While she initially helped with the construction, Bailess’ main interest was working with the teachers in the school and seeing how their schools operate.
“I wanted to compare them to our schools here, and assist them; how I could provide professional development for them, because I know that’s something they don’t often get,” she said.
“I spent one day at their primary school and one day at their kindergarten,” she said. “I was able to meet with the teachers and answer questions. We compared experiences in teaching, I was able to let them get a view of what we feel are priority subjects, and the time we spend on those as opposed to the time they have.”
She said one interesting observation was the 3-year-olds in the school’s kindergarten were learning to recognize everything in cursive — something that is no longer being taught in U.S. schools.
“At 4 years old, they’re starting to write their vowels in cursive,” Bailess said, “So everything on their chalkboards and everything that the students do is in cursive. I thought that was very interesting.”

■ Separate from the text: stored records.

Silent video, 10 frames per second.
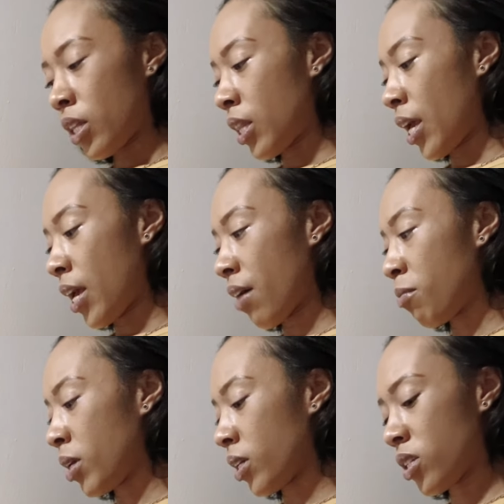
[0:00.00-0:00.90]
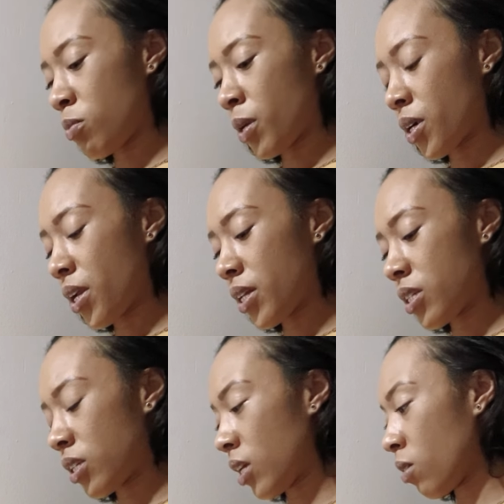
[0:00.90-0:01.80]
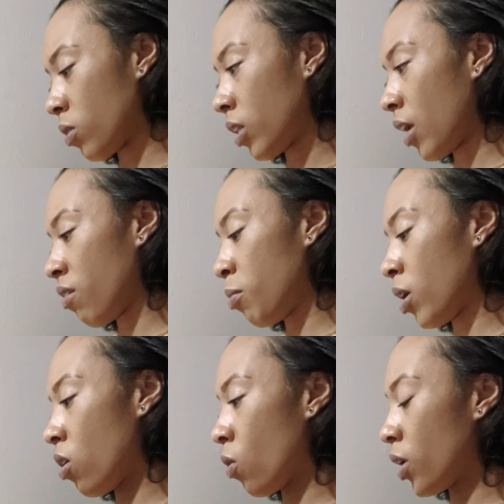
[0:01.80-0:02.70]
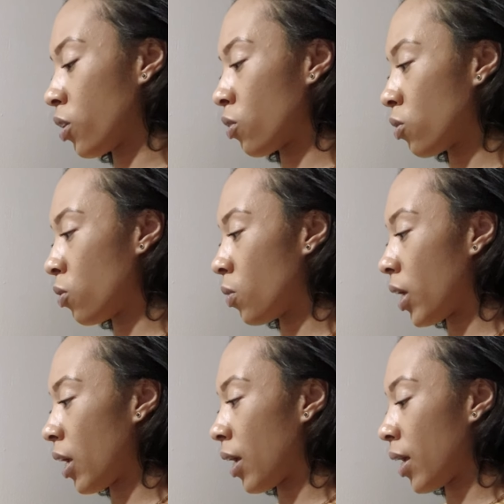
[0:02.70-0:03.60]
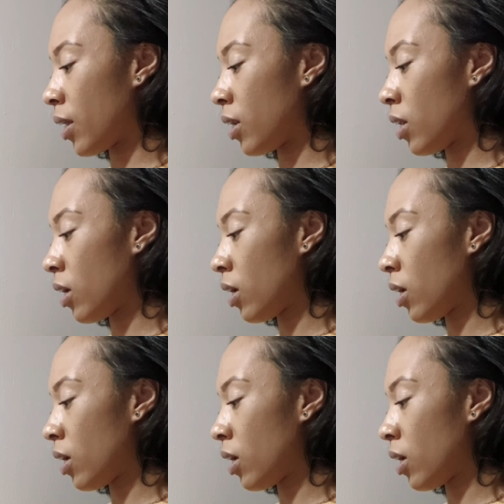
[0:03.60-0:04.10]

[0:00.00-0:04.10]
they have been experiencing, what they've been going through, and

Another observation was the lack of discipline problems in the schools. “The students are very respectful toward their teachers,” she said.
All the lessons are taught in French, and Bailess said the teachers face some of the problems American teachers face with English language learners — students from other countries who are learning English as they study.
In Haiti, she said, when the students at school go home, they speak Creole, a Haitian dialect, “So they face some of the same obstacles we do with our English language learners.”
Besides working with the schools, she and her daughter spent time with the orphans, taking photographs together and doing other activities.
“They would draw pictures and show homemade toys; things that we take for granted. They wanted to fix our hair,” she said.
Bailess said she was glad to have made the trip with her daughter.
“Education is so important, but for me to have that experience with my daughter to let her see having that service part and that people matter. I want her to have that service part; that’s why it was important for me to take her.”
She is planning to go back to the village next spring to establish a curriculum for leadership training for students.
“To change that country, we have to start with the younger generation,” she said. “Teach them and then let them go teach it to their families in the village.”
And she may have some help.
“I have some students who really want to go, because at River City, we really stress serving others, so some have set a goal to go back and help with the leadership program.”